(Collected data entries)
++++
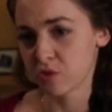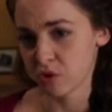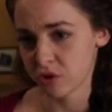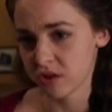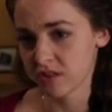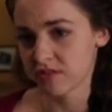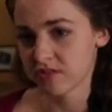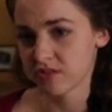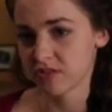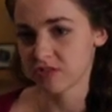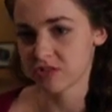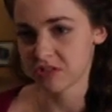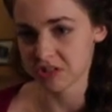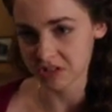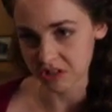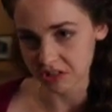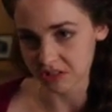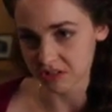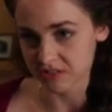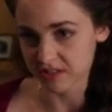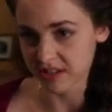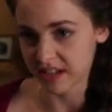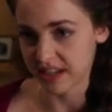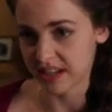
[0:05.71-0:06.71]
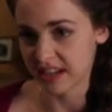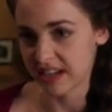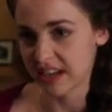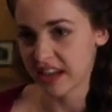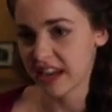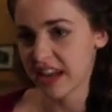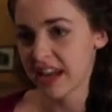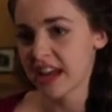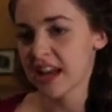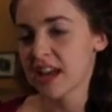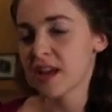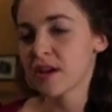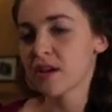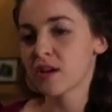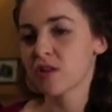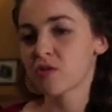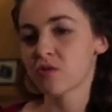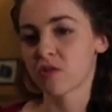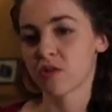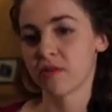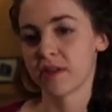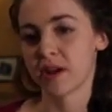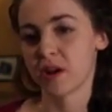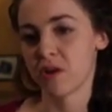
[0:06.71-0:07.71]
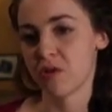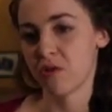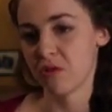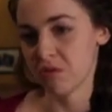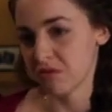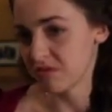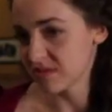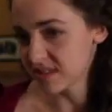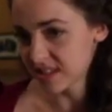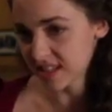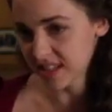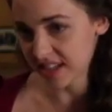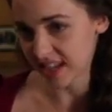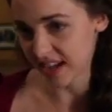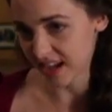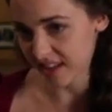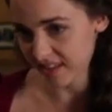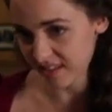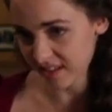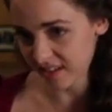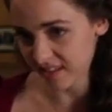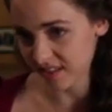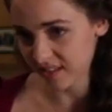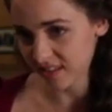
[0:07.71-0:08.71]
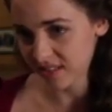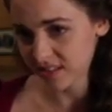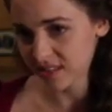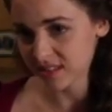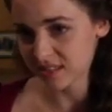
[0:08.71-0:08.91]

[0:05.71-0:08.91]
beautiful children, growing old together.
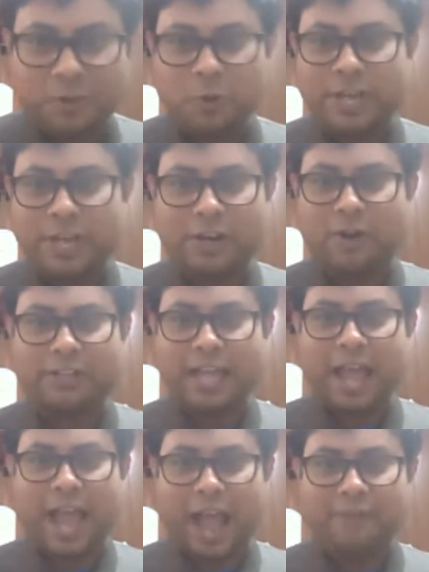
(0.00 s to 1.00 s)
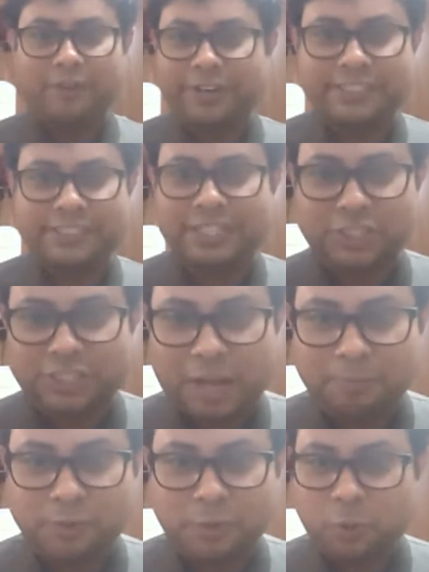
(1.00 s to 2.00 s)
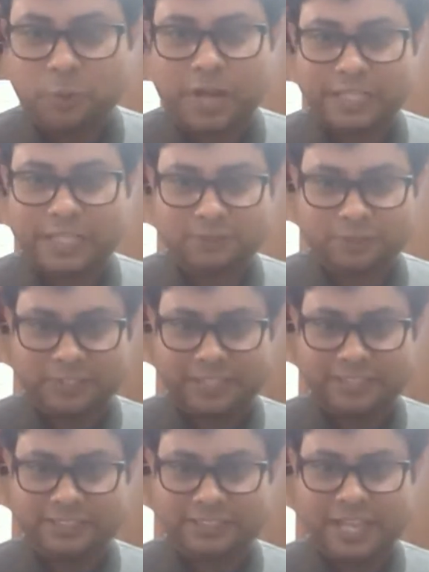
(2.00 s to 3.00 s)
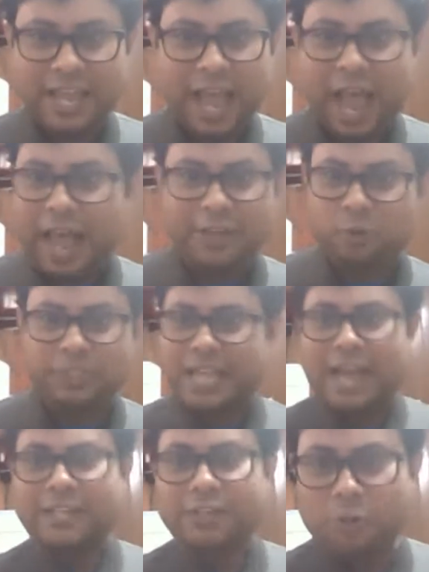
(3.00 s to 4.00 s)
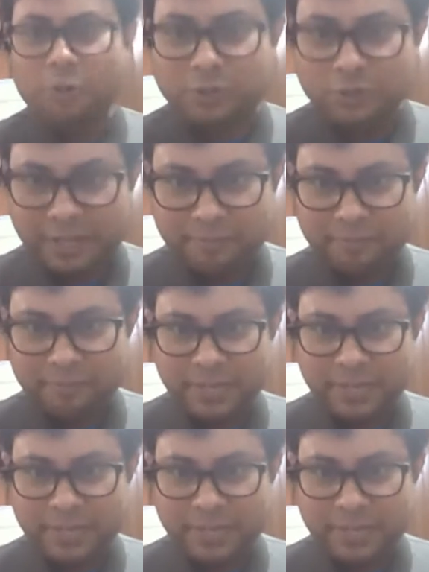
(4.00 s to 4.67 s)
You cannot have a researcher come to you and ask for this, and you just hand it over to them,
++++
--- TASK REQUIREMENTS ---
Output nothing but the entries above, exactly, once the pictures are removed.

--- WRITTEN SOLUTION ---
[0:05.71-0:06.71]
[0:06.71-0:07.71]
[0:07.71-0:08.71]
[0:08.71-0:08.91]

[0:05.71-0:08.91]
beautiful children, growing old together.
(0.00 s to 1.00 s)
(1.00 s to 2.00 s)
(2.00 s to 3.00 s)
(3.00 s to 4.00 s)
(4.00 s to 4.67 s)
You cannot have a researcher come to you and ask for this, and you just hand it over to them,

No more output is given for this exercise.